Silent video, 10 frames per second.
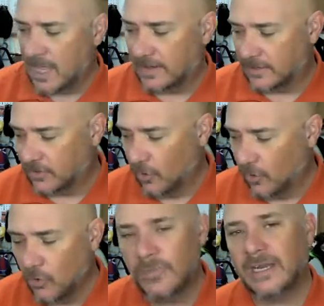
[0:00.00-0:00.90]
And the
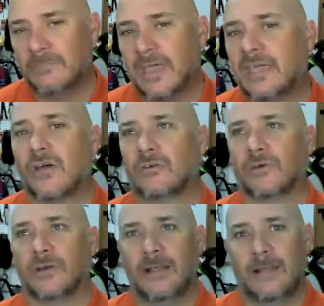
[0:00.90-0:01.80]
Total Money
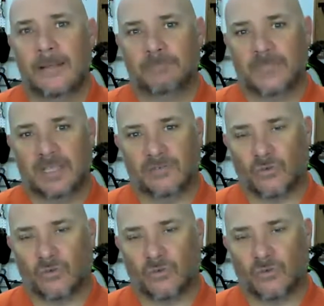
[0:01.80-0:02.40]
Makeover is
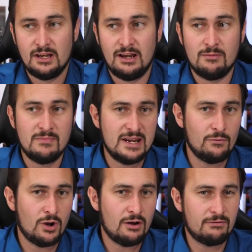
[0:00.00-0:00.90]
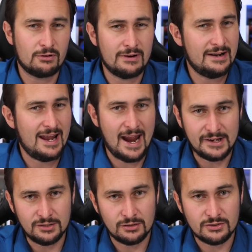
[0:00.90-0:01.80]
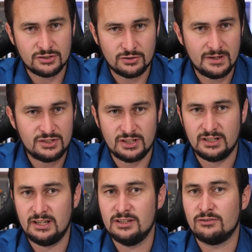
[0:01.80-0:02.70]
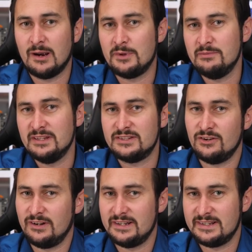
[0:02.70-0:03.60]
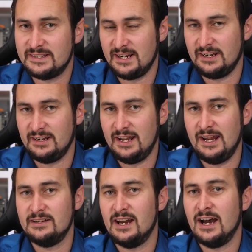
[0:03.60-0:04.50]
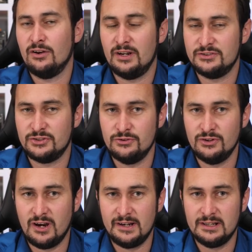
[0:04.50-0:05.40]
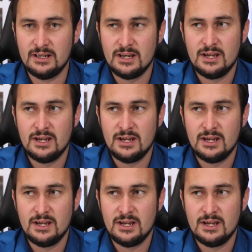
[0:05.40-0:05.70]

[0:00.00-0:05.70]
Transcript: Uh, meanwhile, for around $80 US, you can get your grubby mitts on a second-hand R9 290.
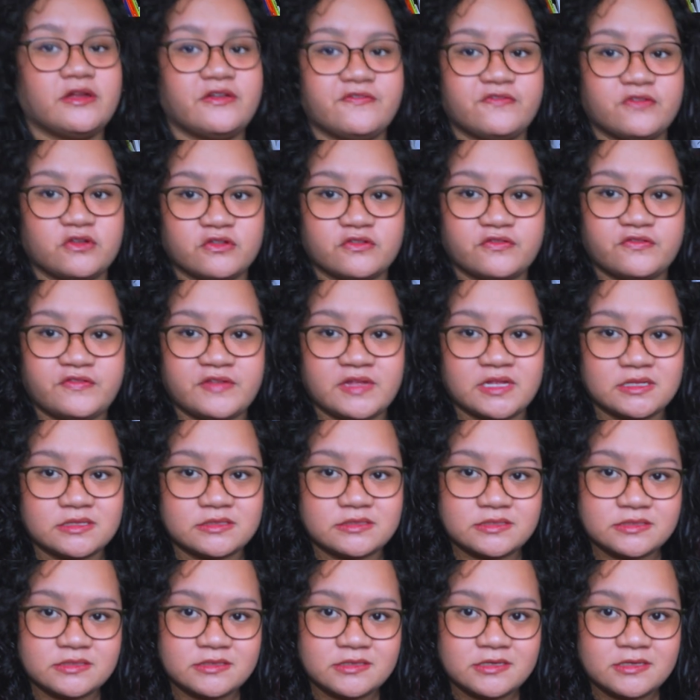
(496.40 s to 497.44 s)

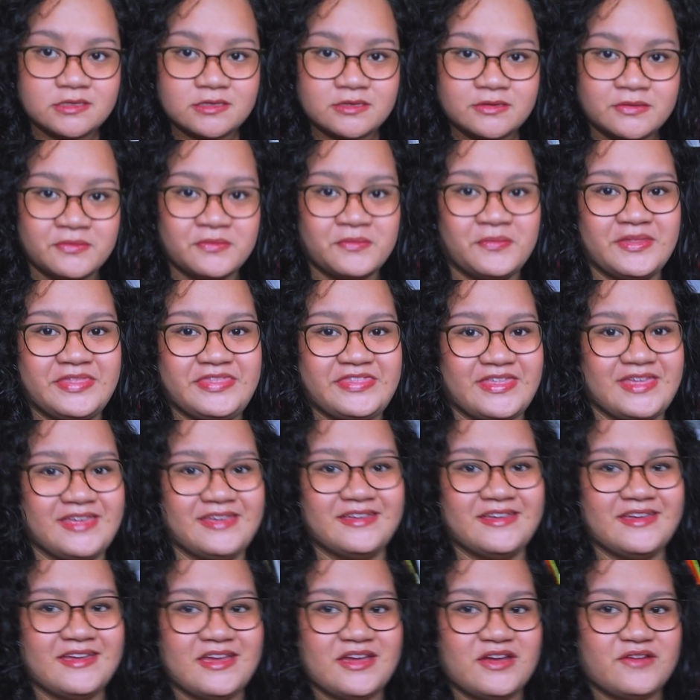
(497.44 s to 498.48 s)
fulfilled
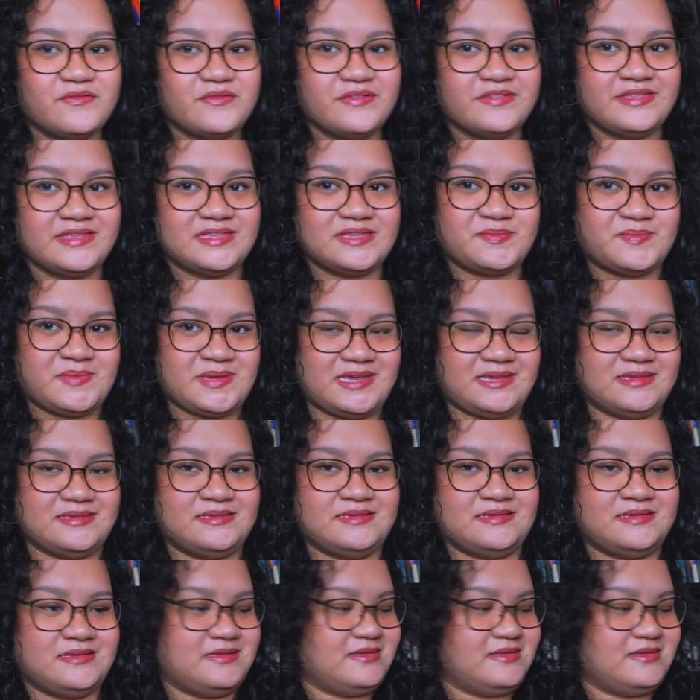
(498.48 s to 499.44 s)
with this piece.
========================================
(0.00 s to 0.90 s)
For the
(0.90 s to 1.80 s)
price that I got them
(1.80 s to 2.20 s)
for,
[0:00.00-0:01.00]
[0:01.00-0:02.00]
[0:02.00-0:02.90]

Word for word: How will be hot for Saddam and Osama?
========================================
» **Task brief**
Only a number is expected: the count of lines in the data that contain the word "second".

» **Output**
2